Yeah, hi, Andrew. Let me say on the macro environment, clearly, we, INWIT is fully protected from inflation, and this is as a support, and it's been supporting our growth profile, fully protecting the business and increasing our revenue growth and EBITDA growth profile. If we think about the evolving macro scenario and a scenario where actually energy prices are going down and inflation as well going down, honestly, there is the other side of the coin, which means that we could expect more discretionary spend available for the operators to invest and to catch up or accelerate a little bit their plans. On the split, no, nothing else to think about.

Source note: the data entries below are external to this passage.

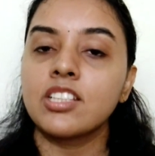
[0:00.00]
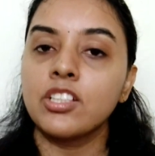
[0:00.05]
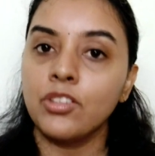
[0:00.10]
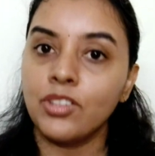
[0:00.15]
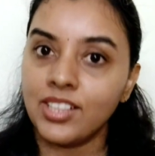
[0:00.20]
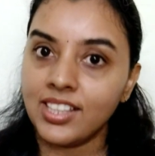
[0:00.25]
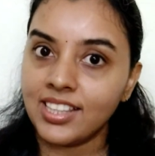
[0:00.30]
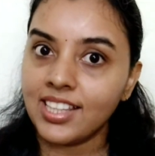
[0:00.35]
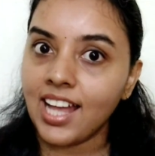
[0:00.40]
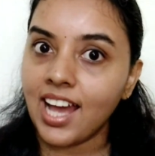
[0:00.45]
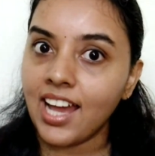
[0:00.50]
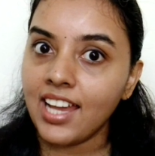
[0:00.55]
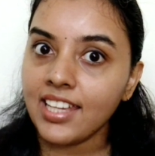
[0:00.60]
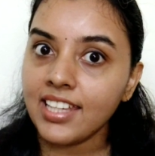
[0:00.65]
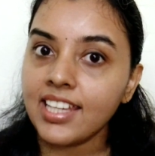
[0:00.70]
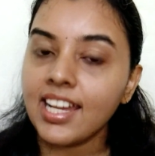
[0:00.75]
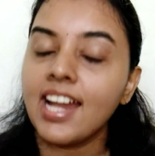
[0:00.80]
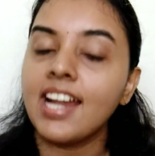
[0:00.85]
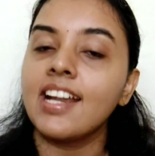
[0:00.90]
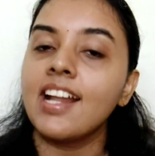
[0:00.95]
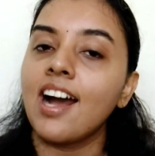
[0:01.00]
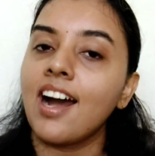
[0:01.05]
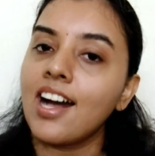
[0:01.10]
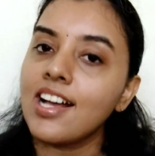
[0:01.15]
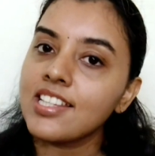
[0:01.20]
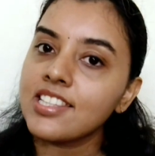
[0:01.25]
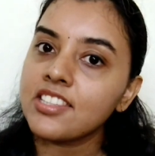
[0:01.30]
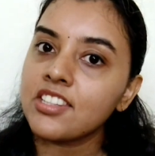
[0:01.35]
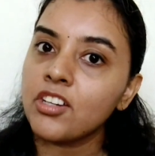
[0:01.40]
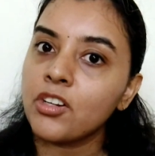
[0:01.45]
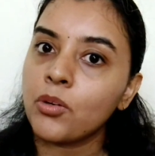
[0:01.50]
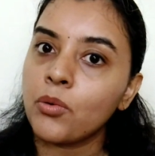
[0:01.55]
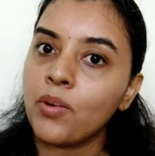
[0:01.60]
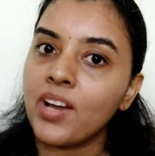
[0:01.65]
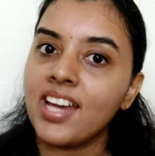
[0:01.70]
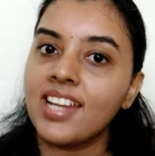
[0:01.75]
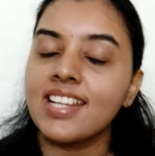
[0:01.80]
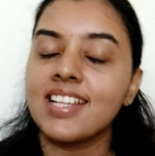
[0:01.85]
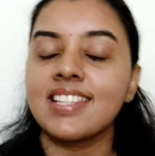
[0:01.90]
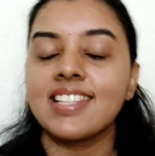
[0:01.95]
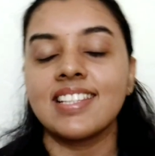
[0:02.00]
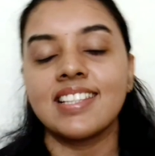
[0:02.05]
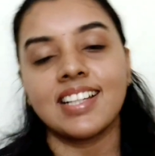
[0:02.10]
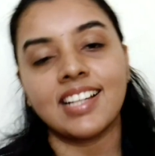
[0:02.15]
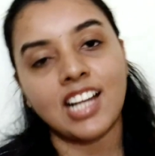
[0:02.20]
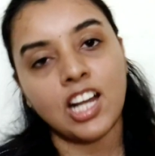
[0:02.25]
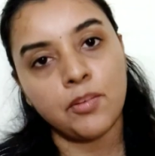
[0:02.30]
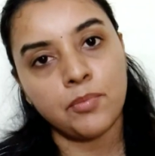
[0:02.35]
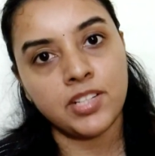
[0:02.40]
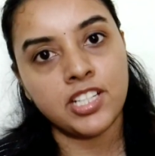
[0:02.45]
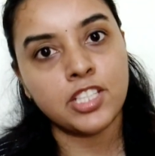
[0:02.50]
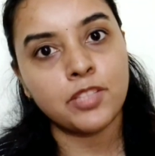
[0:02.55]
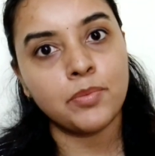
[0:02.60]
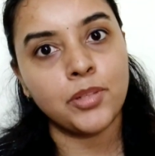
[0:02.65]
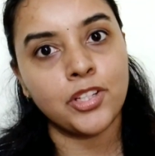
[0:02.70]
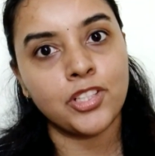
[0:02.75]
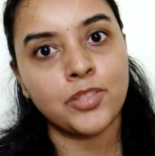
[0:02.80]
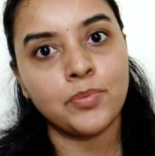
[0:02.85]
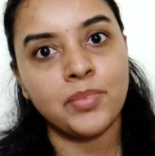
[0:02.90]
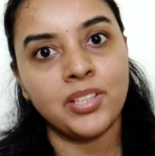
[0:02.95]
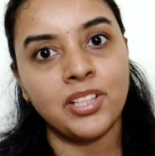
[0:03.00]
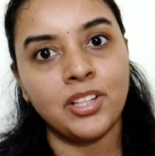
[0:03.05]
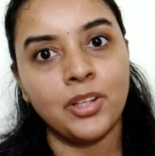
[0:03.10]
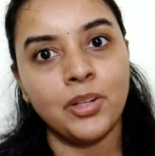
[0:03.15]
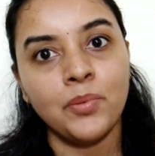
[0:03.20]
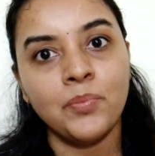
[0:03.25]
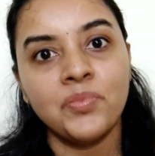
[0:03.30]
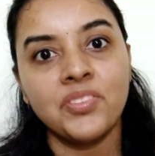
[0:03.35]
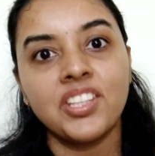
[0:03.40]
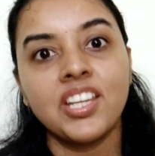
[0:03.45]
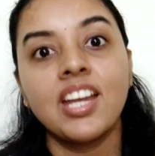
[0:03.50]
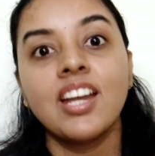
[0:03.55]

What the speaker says: do like and ask your queries in the comments box below.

As I said, our view is that the NetCo focused on service and customers and growth, and with a more balance sheet to invest, is a positive, as in general, having a more sustainable industry in Italy with the more solid returns, is clearly, for the medium term, an important positive, and it's rational to think that this gradually will be the scenario which will emerge in Italy.
Okay, thank you.
Welcome.
The next question is from Luigi Minerva of HSBC. Please go ahead.

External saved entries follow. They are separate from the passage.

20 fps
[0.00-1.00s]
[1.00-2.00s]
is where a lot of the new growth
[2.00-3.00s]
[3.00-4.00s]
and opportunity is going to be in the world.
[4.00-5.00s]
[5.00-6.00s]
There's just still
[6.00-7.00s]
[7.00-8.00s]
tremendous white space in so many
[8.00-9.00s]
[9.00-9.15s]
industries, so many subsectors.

Yes, good evening. Thanks for taking my questions. They are actually follow-ups on Andrew's questions. Just, you know, looking at macro and inflation, perhaps from a different perspective, I guess, you know, the inflation that we've had, and, obviously it remains, you know, even if, you know, the historical numbers remains. From the perspective of the mobile operator, it means that they, you know, they, for the same money, eventually, they, they will be able to, to deploy less sites. So I'm wondering if this has an impact on the non-contracted part of your business over the medium term, or whether you see any sign of it already?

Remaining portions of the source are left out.